• [What is being asked]:
Without skipping any entry, transcribe the data word for word.

============

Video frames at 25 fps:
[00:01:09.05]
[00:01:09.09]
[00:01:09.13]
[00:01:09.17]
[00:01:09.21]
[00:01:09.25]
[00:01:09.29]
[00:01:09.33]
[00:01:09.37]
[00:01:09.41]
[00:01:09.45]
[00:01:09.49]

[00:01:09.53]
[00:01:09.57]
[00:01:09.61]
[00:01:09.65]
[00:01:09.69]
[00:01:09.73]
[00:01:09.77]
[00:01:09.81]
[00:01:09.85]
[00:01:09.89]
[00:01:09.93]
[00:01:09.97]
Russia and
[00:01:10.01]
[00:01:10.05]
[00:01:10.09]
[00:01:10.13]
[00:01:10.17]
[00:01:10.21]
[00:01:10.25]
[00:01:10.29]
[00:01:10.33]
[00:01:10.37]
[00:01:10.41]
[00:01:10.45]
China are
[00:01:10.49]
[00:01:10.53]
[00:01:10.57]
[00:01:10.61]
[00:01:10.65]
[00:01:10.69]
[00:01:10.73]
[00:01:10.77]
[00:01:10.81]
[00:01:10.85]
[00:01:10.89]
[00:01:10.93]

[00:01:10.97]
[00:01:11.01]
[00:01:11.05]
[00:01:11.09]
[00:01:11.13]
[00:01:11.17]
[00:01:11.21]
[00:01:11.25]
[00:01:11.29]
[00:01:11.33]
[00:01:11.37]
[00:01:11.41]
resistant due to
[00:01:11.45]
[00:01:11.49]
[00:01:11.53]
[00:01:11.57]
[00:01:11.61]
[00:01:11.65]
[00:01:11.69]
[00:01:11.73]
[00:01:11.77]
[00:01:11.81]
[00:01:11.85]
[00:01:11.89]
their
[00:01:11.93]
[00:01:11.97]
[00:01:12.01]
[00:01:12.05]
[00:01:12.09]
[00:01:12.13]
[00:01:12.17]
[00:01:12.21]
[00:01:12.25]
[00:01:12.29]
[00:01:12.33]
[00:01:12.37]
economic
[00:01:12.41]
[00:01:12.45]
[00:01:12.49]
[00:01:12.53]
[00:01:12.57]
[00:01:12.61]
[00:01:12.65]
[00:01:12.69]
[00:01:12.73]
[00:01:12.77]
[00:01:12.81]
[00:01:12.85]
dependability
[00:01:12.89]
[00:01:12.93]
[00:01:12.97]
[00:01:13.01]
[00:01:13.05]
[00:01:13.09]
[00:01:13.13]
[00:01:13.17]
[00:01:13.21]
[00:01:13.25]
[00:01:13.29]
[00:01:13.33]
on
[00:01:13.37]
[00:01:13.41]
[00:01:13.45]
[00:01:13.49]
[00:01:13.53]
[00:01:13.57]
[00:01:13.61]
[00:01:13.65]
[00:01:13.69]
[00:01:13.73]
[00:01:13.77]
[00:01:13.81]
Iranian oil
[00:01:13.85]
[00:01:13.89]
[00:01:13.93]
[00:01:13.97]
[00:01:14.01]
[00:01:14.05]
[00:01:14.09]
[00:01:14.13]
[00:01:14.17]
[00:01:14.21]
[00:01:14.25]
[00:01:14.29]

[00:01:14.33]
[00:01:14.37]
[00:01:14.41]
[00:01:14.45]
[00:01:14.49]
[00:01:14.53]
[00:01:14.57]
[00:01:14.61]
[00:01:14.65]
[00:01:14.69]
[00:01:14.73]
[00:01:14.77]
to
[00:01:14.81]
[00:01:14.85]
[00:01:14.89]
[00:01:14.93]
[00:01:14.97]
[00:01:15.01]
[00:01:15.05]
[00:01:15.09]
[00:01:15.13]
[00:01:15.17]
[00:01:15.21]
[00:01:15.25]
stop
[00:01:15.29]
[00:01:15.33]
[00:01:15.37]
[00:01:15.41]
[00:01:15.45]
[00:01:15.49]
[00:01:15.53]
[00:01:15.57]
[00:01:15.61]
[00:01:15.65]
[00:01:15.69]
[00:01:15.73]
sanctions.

============

• [Result for this exercise]:
Video frames at 25 fps:
[00:01:09.05]
[00:01:09.09]
[00:01:09.13]
[00:01:09.17]
[00:01:09.21]
[00:01:09.25]
[00:01:09.29]
[00:01:09.33]
[00:01:09.37]
[00:01:09.41]
[00:01:09.45]
[00:01:09.49]

[00:01:09.53]
[00:01:09.57]
[00:01:09.61]
[00:01:09.65]
[00:01:09.69]
[00:01:09.73]
[00:01:09.77]
[00:01:09.81]
[00:01:09.85]
[00:01:09.89]
[00:01:09.93]
[00:01:09.97]
Russia and
[00:01:10.01]
[00:01:10.05]
[00:01:10.09]
[00:01:10.13]
[00:01:10.17]
[00:01:10.21]
[00:01:10.25]
[00:01:10.29]
[00:01:10.33]
[00:01:10.37]
[00:01:10.41]
[00:01:10.45]
China are
[00:01:10.49]
[00:01:10.53]
[00:01:10.57]
[00:01:10.61]
[00:01:10.65]
[00:01:10.69]
[00:01:10.73]
[00:01:10.77]
[00:01:10.81]
[00:01:10.85]
[00:01:10.89]
[00:01:10.93]

[00:01:10.97]
[00:01:11.01]
[00:01:11.05]
[00:01:11.09]
[00:01:11.13]
[00:01:11.17]
[00:01:11.21]
[00:01:11.25]
[00:01:11.29]
[00:01:11.33]
[00:01:11.37]
[00:01:11.41]
resistant due to
[00:01:11.45]
[00:01:11.49]
[00:01:11.53]
[00:01:11.57]
[00:01:11.61]
[00:01:11.65]
[00:01:11.69]
[00:01:11.73]
[00:01:11.77]
[00:01:11.81]
[00:01:11.85]
[00:01:11.89]
their
[00:01:11.93]
[00:01:11.97]
[00:01:12.01]
[00:01:12.05]
[00:01:12.09]
[00:01:12.13]
[00:01:12.17]
[00:01:12.21]
[00:01:12.25]
[00:01:12.29]
[00:01:12.33]
[00:01:12.37]
economic
[00:01:12.41]
[00:01:12.45]
[00:01:12.49]
[00:01:12.53]
[00:01:12.57]
[00:01:12.61]
[00:01:12.65]
[00:01:12.69]
[00:01:12.73]
[00:01:12.77]
[00:01:12.81]
[00:01:12.85]
dependability
[00:01:12.89]
[00:01:12.93]
[00:01:12.97]
[00:01:13.01]
[00:01:13.05]
[00:01:13.09]
[00:01:13.13]
[00:01:13.17]
[00:01:13.21]
[00:01:13.25]
[00:01:13.29]
[00:01:13.33]
on
[00:01:13.37]
[00:01:13.41]
[00:01:13.45]
[00:01:13.49]
[00:01:13.53]
[00:01:13.57]
[00:01:13.61]
[00:01:13.65]
[00:01:13.69]
[00:01:13.73]
[00:01:13.77]
[00:01:13.81]
Iranian oil
[00:01:13.85]
[00:01:13.89]
[00:01:13.93]
[00:01:13.97]
[00:01:14.01]
[00:01:14.05]
[00:01:14.09]
[00:01:14.13]
[00:01:14.17]
[00:01:14.21]
[00:01:14.25]
[00:01:14.29]

[00:01:14.33]
[00:01:14.37]
[00:01:14.41]
[00:01:14.45]
[00:01:14.49]
[00:01:14.53]
[00:01:14.57]
[00:01:14.61]
[00:01:14.65]
[00:01:14.69]
[00:01:14.73]
[00:01:14.77]
to
[00:01:14.81]
[00:01:14.85]
[00:01:14.89]
[00:01:14.93]
[00:01:14.97]
[00:01:15.01]
[00:01:15.05]
[00:01:15.09]
[00:01:15.13]
[00:01:15.17]
[00:01:15.21]
[00:01:15.25]
stop
[00:01:15.29]
[00:01:15.33]
[00:01:15.37]
[00:01:15.41]
[00:01:15.45]
[00:01:15.49]
[00:01:15.53]
[00:01:15.57]
[00:01:15.61]
[00:01:15.65]
[00:01:15.69]
[00:01:15.73]
sanctions.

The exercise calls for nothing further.